J. Lightfoot for plaintiff in error. Lorrin Andrews for defendant in error.

It was suggested by the attorney for the plaintiff in error at the oral argument and again in the brief filed by him in this court on the motion to quash the writ of error that “in case the court should hold that the petition must set forth the reason for the nonjoinder of the defendants below as plaintiffs in error that plaintiff in error should be given leave to amend.” An amendment such as suggested by counsel would in no wise help the position of the plaintiff in error. Again referring to the case of Masterson v.

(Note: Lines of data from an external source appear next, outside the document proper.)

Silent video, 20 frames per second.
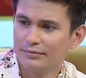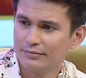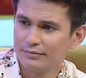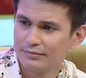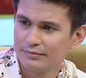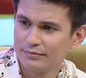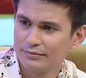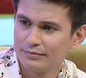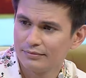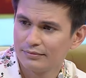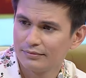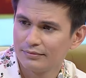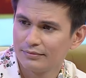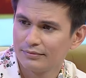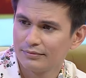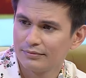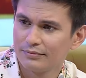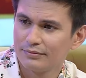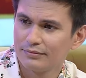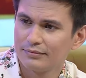Mm. Anong gusto mong
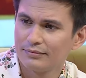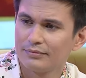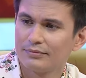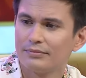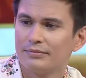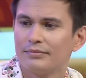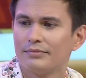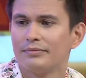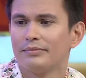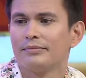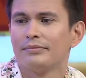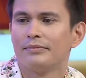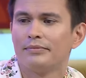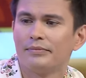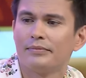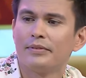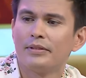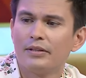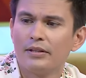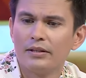sabihin sa kanila?
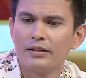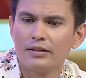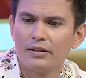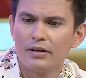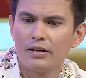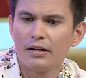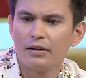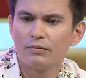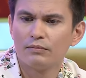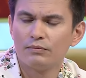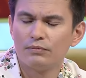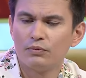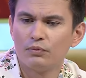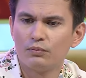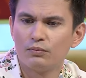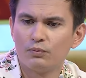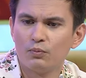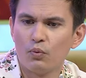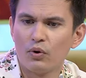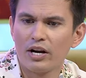Na
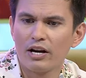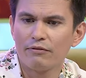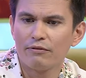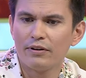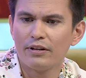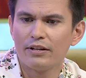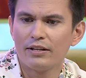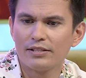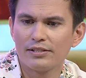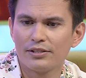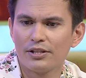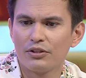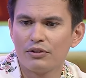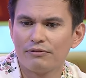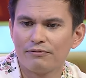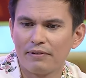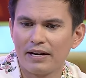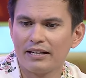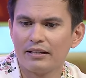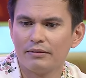whatever it is that you
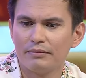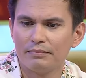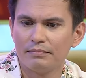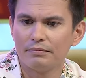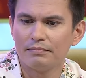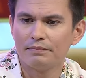find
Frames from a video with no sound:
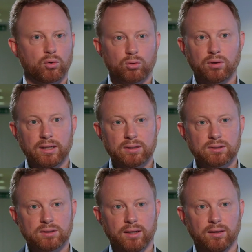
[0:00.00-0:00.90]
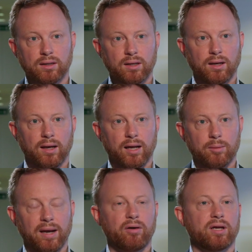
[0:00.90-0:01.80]
HoloLens and an
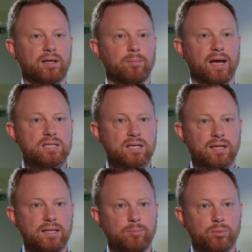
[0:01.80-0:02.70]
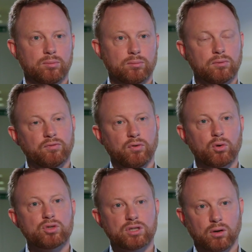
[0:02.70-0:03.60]
American Magic Leap,
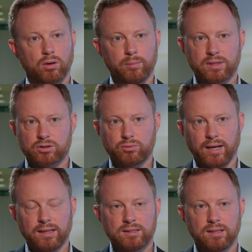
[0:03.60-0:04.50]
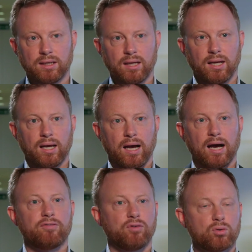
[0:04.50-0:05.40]
focusing on mixed reality,
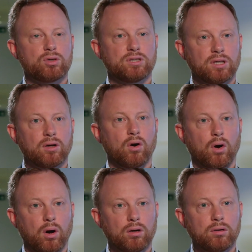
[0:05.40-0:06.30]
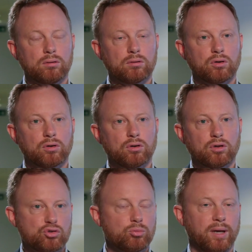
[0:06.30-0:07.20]
are focusing on
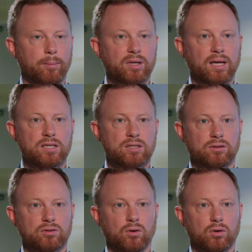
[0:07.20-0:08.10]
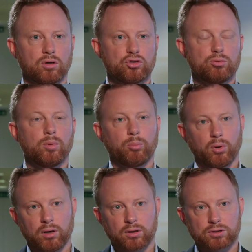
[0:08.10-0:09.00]
consumer applications or consumer
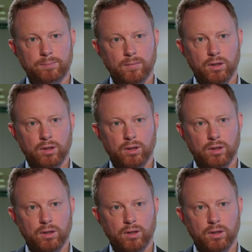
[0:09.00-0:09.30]
products,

Herndon, supra, and adopting the language of the court in that case on page 418 as our own, “We should have held this appeal good if it had appeared in any way by the record that.................. had been notified in writing to appear, and that he had failed to appear, or, if appearing, had refused to join. But the mere allegation of his refusal, in the petition of appellant, does not prove this. We think there should be a written notice and due service, or the record should show his appearance and refusal, and that the court on that ground granted an appeal to the party who prayed for it, as to his own interest.” The presence of all necessary parties is essential to the jurisdiction of an appellate court and the time having expired, for suing out the writ the omitted parties cannot be brought in by an amendment. 2 R. C. L. p. 66, §48; Cornell v. Franklin (Fla.), 23 So. 589; Smetters v. Rainey, supra.

The motion to quash the writ of error is granted and the proceedings in error dismissed.